Because the Eee PC is a full-blown Intel-based computer, there is absolutely nothing stopping us from installing other Linux distributions on it. At first glance, the only catch is the fact that the Eee PC doesn’t have a built-in CD/DVD-ROM, but by using open source tools like livecd-iso-to-disk from the Fedora distribution, we can install live images onto a USB thumb drive and boot the Eee PC from it. That’s where Eeedora comes in.
What’s Eeedora?
Eeedora is a Fedora-based live distribution created and maintained by Martin Andrews. Martin decided to create the distribution for power users who are more comfortable in the Red Hat-based environment rather than Xandros, which is Debian-based.

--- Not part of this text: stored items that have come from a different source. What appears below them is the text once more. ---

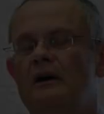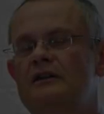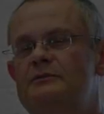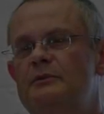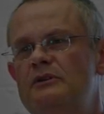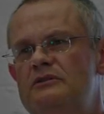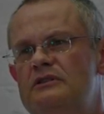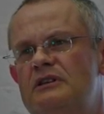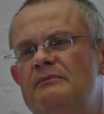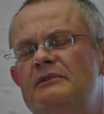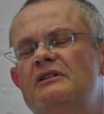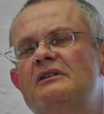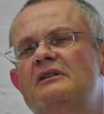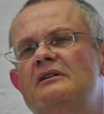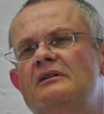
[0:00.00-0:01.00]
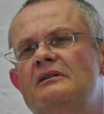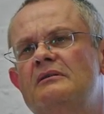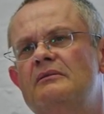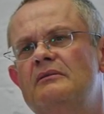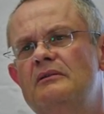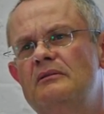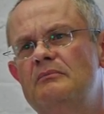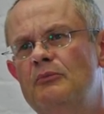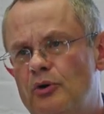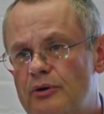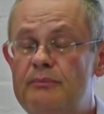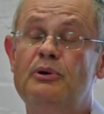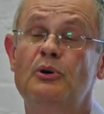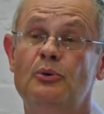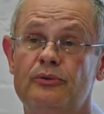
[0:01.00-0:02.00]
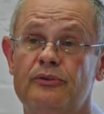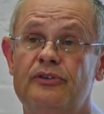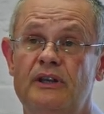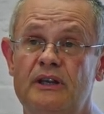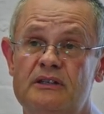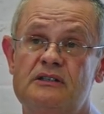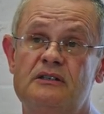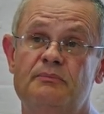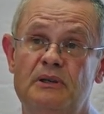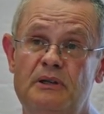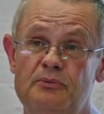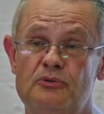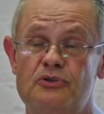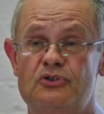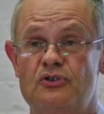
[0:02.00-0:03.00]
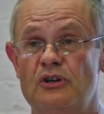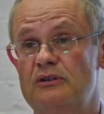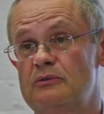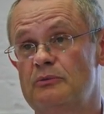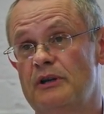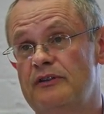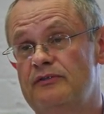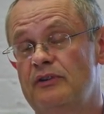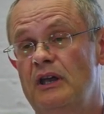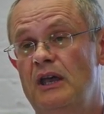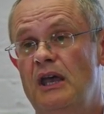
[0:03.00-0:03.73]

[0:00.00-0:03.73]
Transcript: I suppose some of the more important things that people struggle with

Eeedora is based on the most current version of Fedora (8); it uses XFCE as the window manager; the live image download is currently less than 350 MB; and it gives the user full access to the yum repos for the Fedora distribution, allowing you to install the larger packages like Gimp, OpenOffice, and Thunderbird.
Eeedora in its current state works flawlessly with most of the hardware available under the Eee PC, coming up a little short still with webcam support and resume issues after a suspend. Yet it has been my experience so far that it works very well on the Eee PC.

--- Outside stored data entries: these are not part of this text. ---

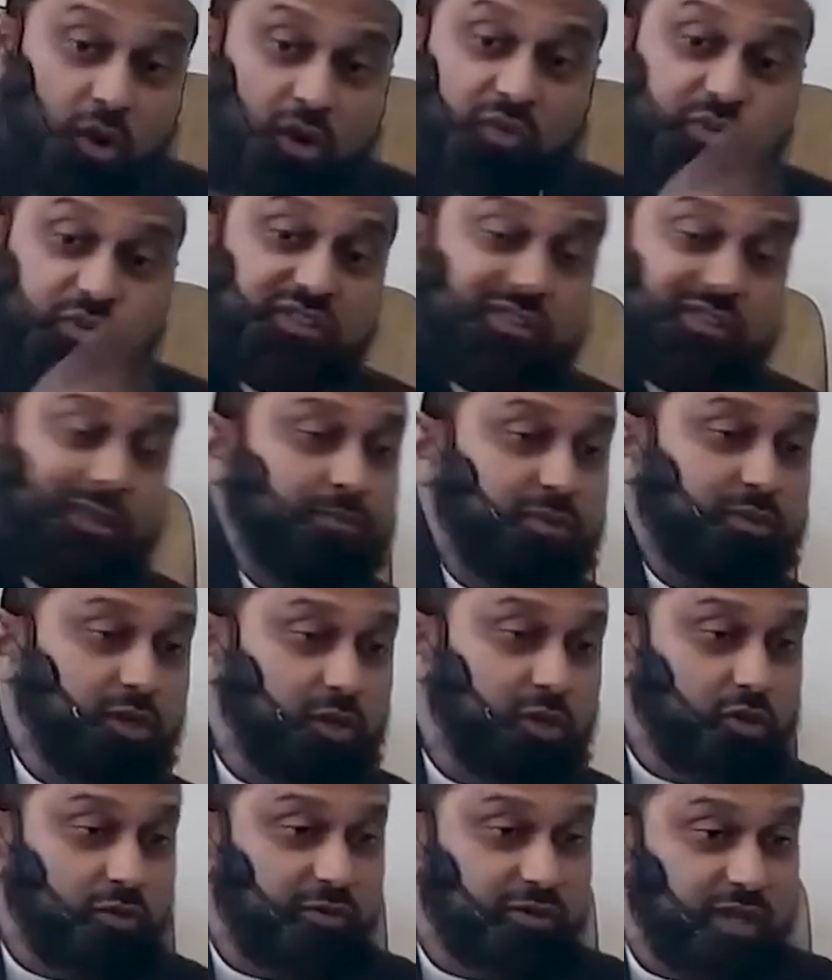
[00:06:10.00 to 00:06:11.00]
you for
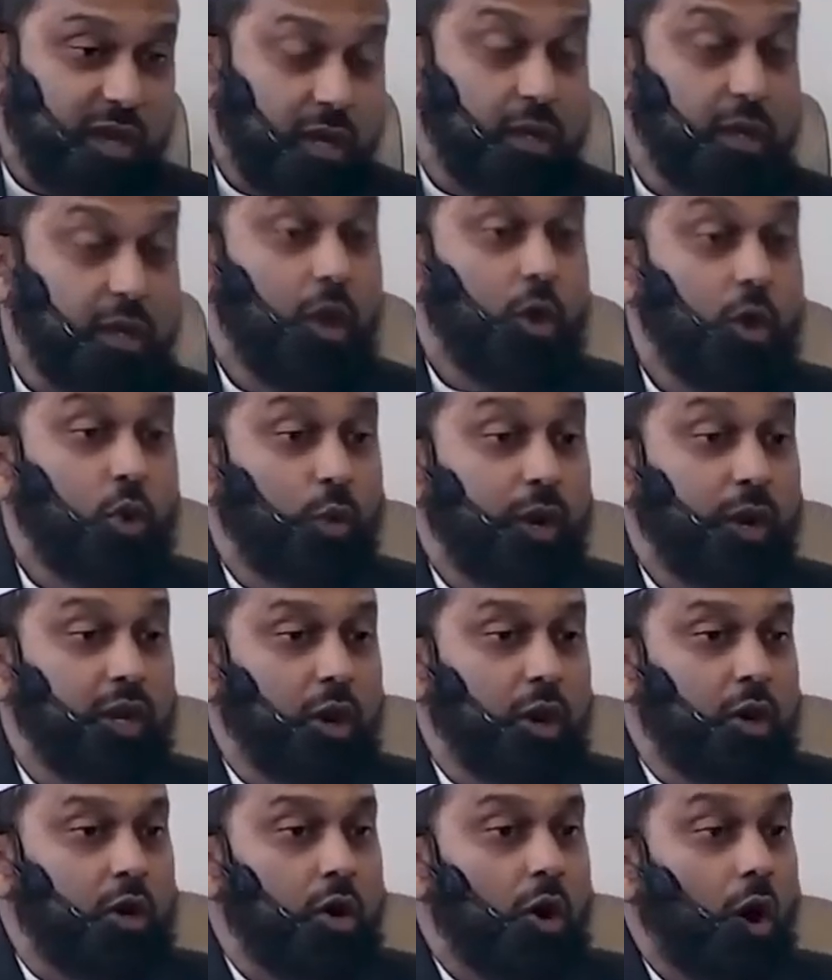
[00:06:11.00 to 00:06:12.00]
something you've done.
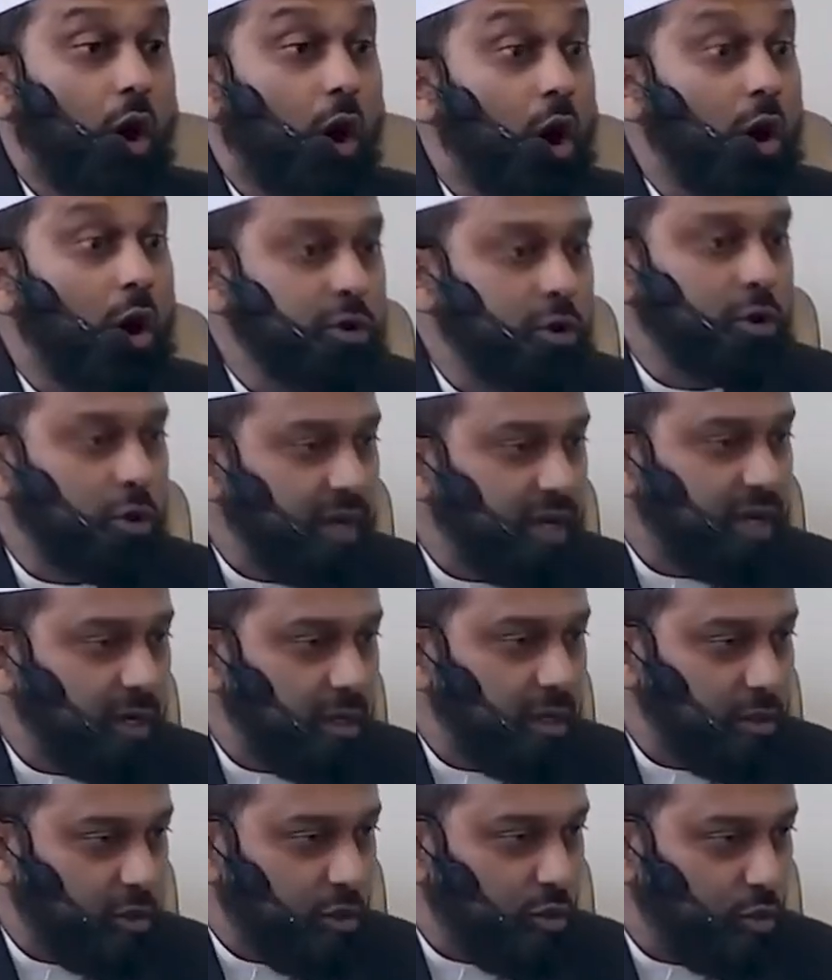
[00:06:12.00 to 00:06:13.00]
We are
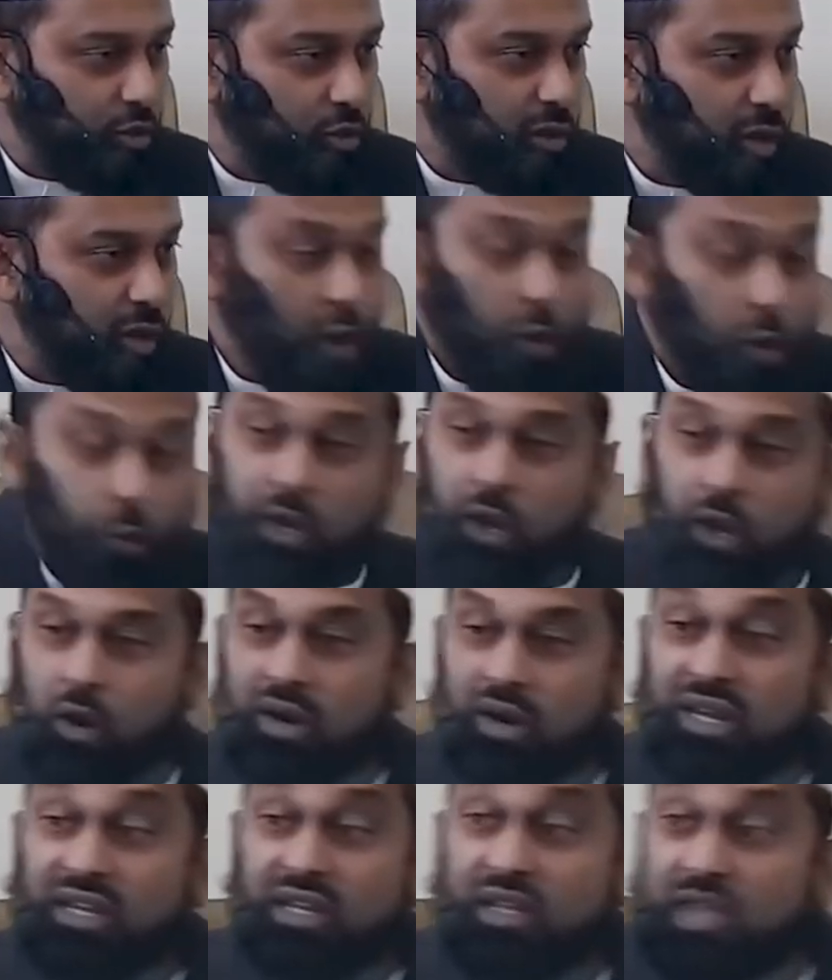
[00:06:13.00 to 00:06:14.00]
honoring you. We
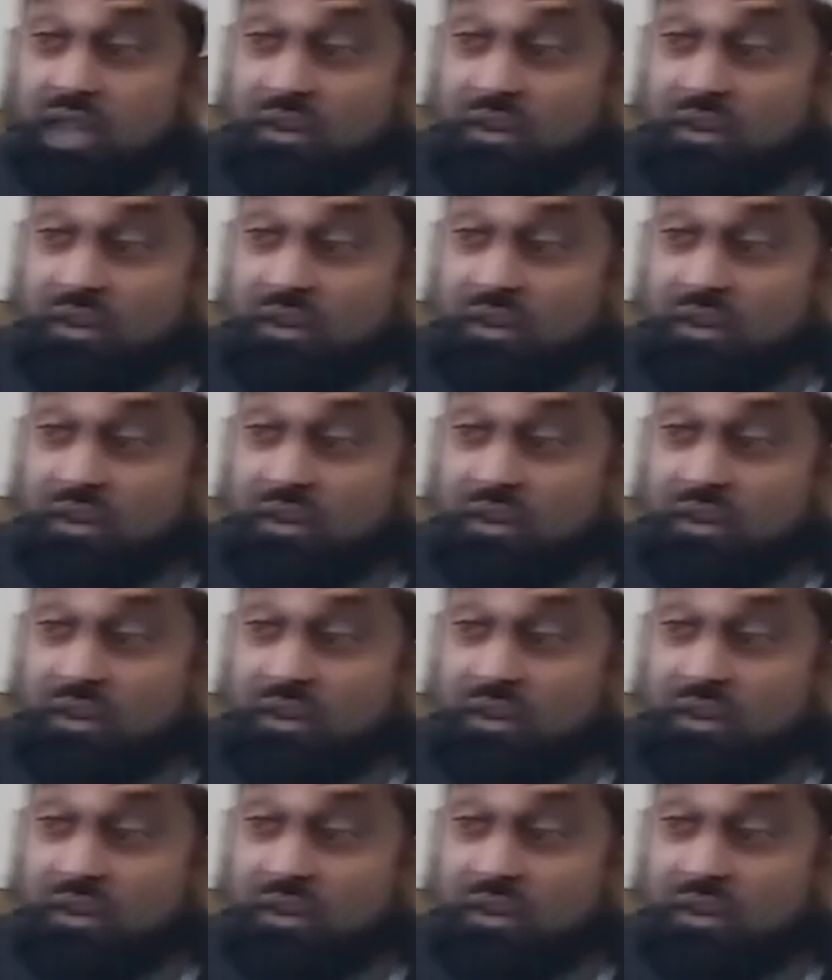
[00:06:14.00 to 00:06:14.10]
are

Also of note–Eeedora doesn’t use ext3. It uses ext2 to minimize disk use, so you should be aware that if devices are not unmounted properly, suspend/resume and hard shutdown could damage your install more frequently than if it was running ext3.
Installing Eeedora on the Eee PC
The following instructions will work on any of the models of the Eee PC:
1. Download the Eeedora ISO image file.
2. On your Fedora desktop (or laptop), install the livecd-iso-to-disk script.
# yum install livecd-tools
3. Plug your USB thumbdrive into the computer. The haldaemon should automatically mount it, and you will see an icon for the thumbdrive show up on your desktop.
4. Open Terminal and become root:
# su -
5. Find out which Linux device your USB thumbdrive is mapped as:
# mount
You will see a few lines on your terminal, and one of them will look like this:
/dev/sdb1 on /media/disk1 vfat (rw)
Haldaemon will mount your USB thumbdrive using the same label it identified the device with on your desktop when the icon showed up. In the case of this example “/dev/sdb1″ is my device.
6. Install the image onto your USB thumbdrive:
# livecd-iso-to-disk the-file-you-downloaded.iso /dev/sdb1
Note: You don’t need to format your USB thumbdrive; livecd-iso-to-disk will install the image without destroying your existing data (assuming it has enough space on the drive). But it never hurts to have a backup copy.
7. Unmount your USB thumbdrive and plug it into your Eee PC.
8. Boot up your Eee PC. Press F2 to go into the BIOS, and make sure you make your USB thumbdrive the first hard disk the BIOS sees. Press F10 to save, and the Eeedora grub screen should start up.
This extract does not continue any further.